EXERCISE OBJECTIVE
Could you output each record below exactly as it stands and leave the pictures out?

EXERCISE DATA
^^^^^^^^^^^^^^^^
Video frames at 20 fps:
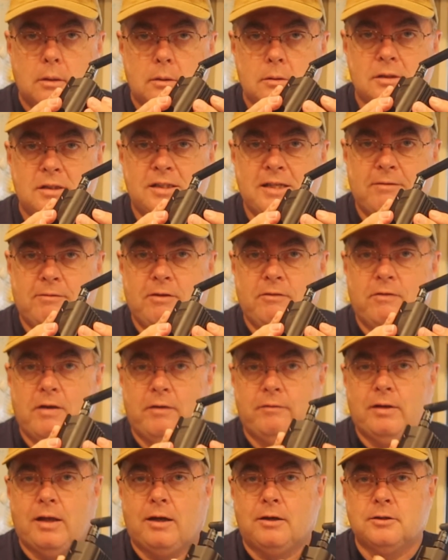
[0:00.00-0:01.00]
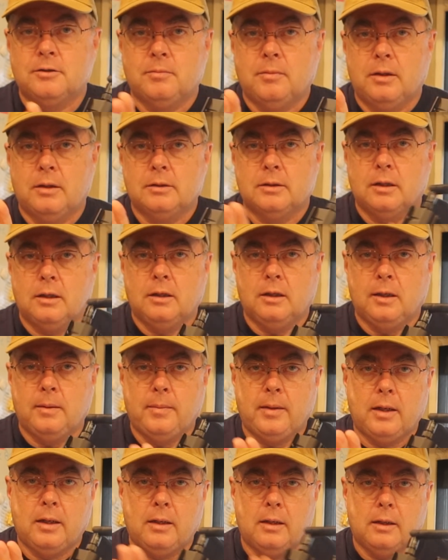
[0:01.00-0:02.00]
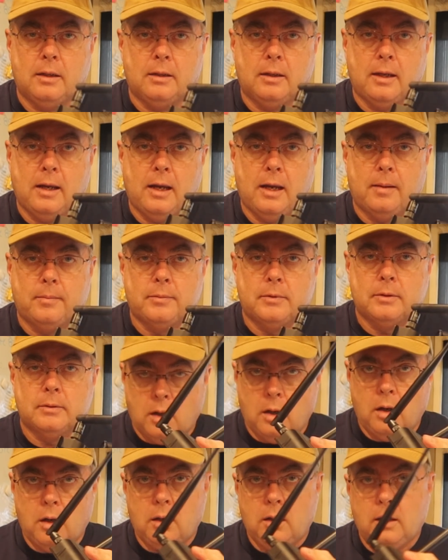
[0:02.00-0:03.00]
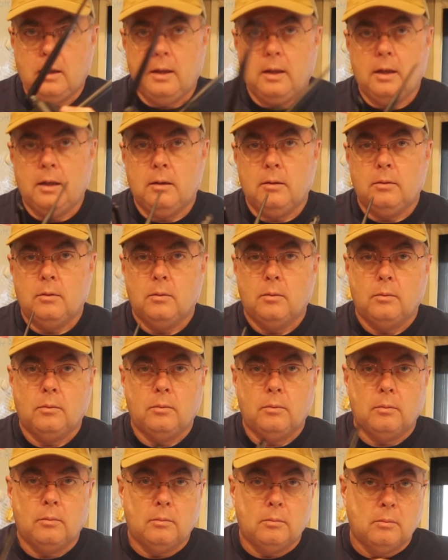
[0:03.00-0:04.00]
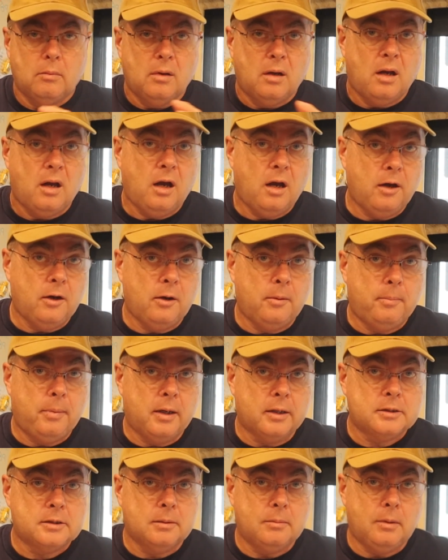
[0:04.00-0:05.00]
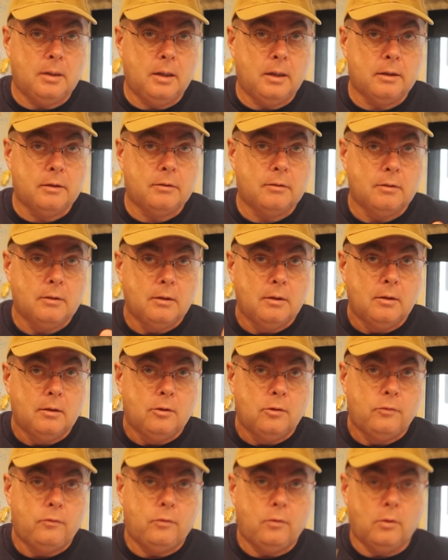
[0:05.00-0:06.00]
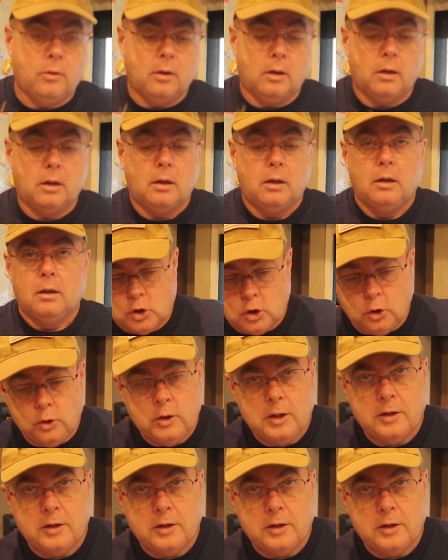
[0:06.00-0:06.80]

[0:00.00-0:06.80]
$75 a month, unlimited, uncapped. All in, $100 a month for 2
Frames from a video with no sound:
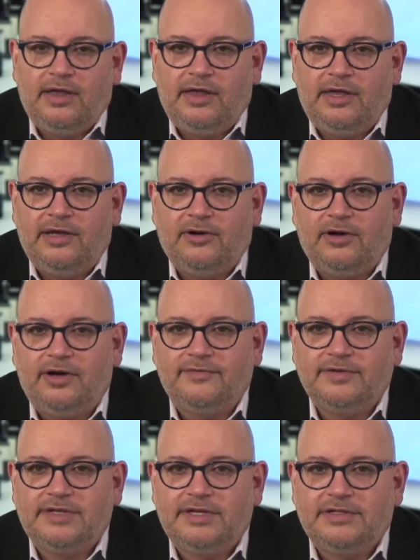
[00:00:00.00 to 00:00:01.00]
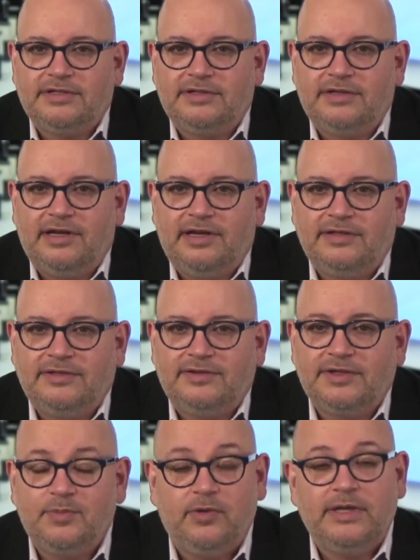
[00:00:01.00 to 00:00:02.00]
in our conversation until
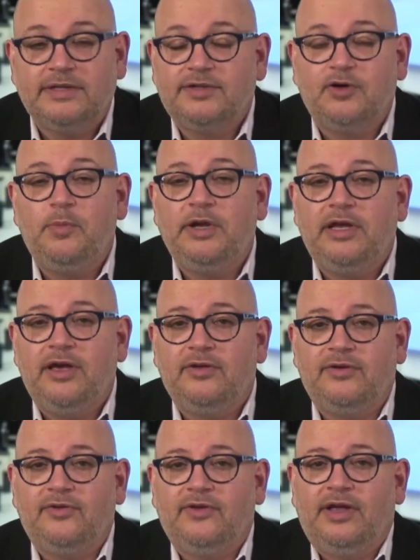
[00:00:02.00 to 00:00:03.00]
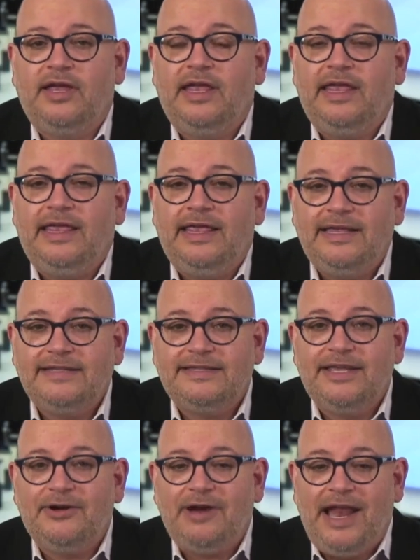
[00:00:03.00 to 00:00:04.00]
this point, and so many others, is
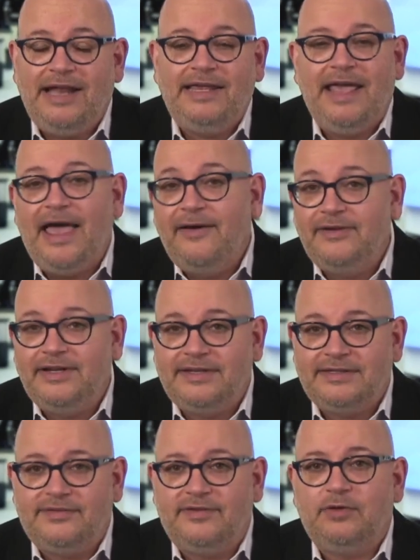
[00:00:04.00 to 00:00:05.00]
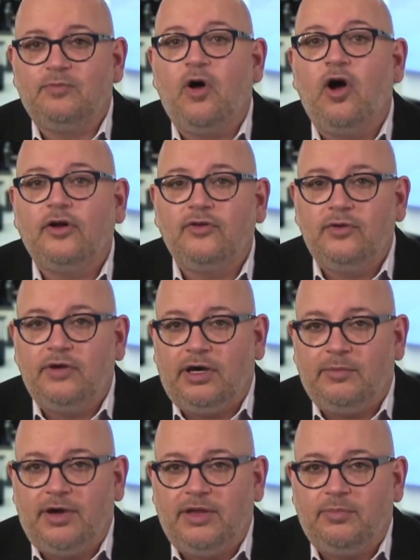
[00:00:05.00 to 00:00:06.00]
there any evidence of any
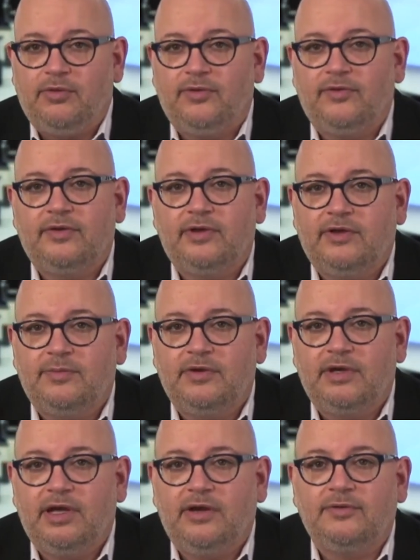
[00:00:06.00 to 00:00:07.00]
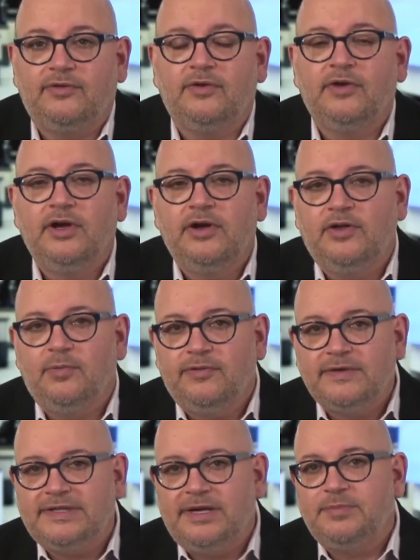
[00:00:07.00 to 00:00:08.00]
wrongdoing by the person that's being held? So the
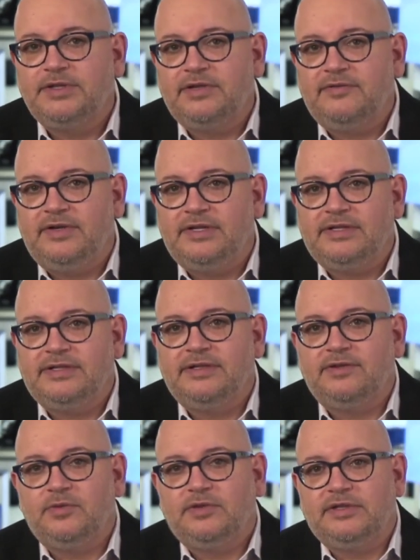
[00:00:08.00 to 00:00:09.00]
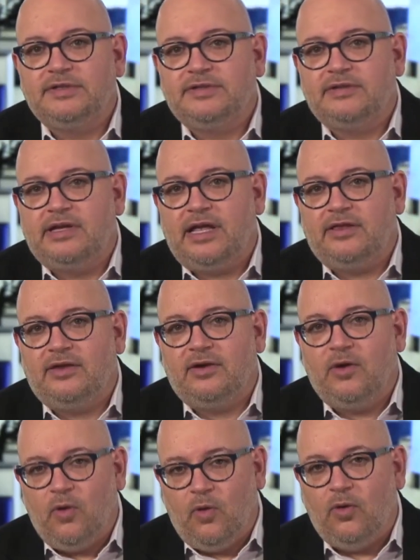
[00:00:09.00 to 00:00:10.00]
presumption of innocence, which is at the
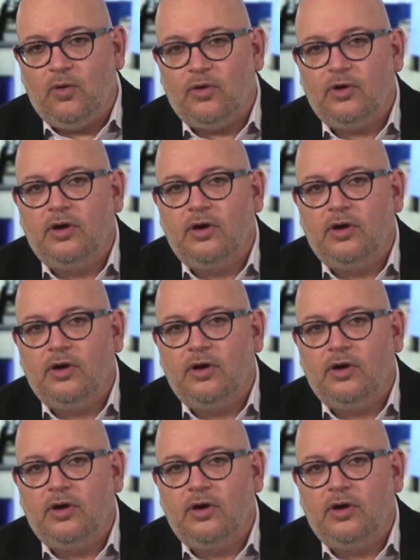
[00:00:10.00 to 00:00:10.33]
core,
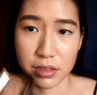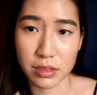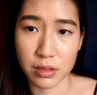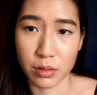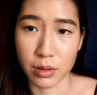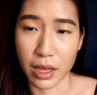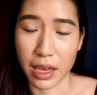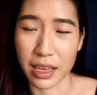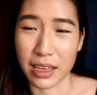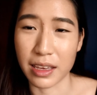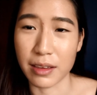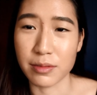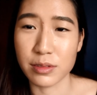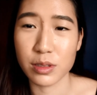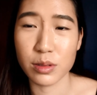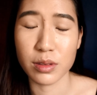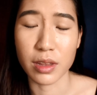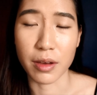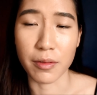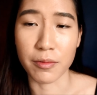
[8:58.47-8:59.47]
so that it gives
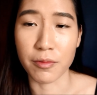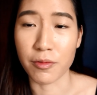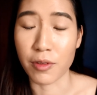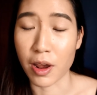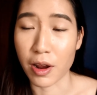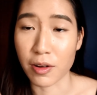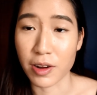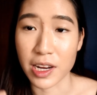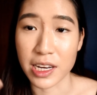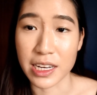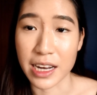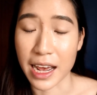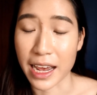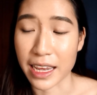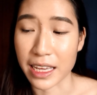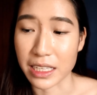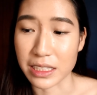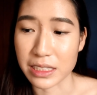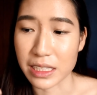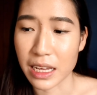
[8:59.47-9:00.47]
you that very
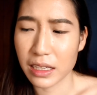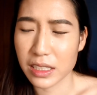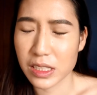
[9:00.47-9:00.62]
nice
^^^^^^^^^^^^^^^^
WRITTEN RESPONSE
Video frames at 20 fps:
[0:00.00-0:01.00]
[0:01.00-0:02.00]
[0:02.00-0:03.00]
[0:03.00-0:04.00]
[0:04.00-0:05.00]
[0:05.00-0:06.00]
[0:06.00-0:06.80]

[0:00.00-0:06.80]
$75 a month, unlimited, uncapped. All in, $100 a month for 2
Frames from a video with no sound:
[00:00:00.00 to 00:00:01.00]
[00:00:01.00 to 00:00:02.00]
in our conversation until
[00:00:02.00 to 00:00:03.00]
[00:00:03.00 to 00:00:04.00]
this point, and so many others, is
[00:00:04.00 to 00:00:05.00]
[00:00:05.00 to 00:00:06.00]
there any evidence of any
[00:00:06.00 to 00:00:07.00]
[00:00:07.00 to 00:00:08.00]
wrongdoing by the person that's being held? So the
[00:00:08.00 to 00:00:09.00]
[00:00:09.00 to 00:00:10.00]
presumption of innocence, which is at the
[00:00:10.00 to 00:00:10.33]
core,
[8:58.47-8:59.47]
so that it gives
[8:59.47-9:00.47]
you that very
[9:00.47-9:00.62]
nice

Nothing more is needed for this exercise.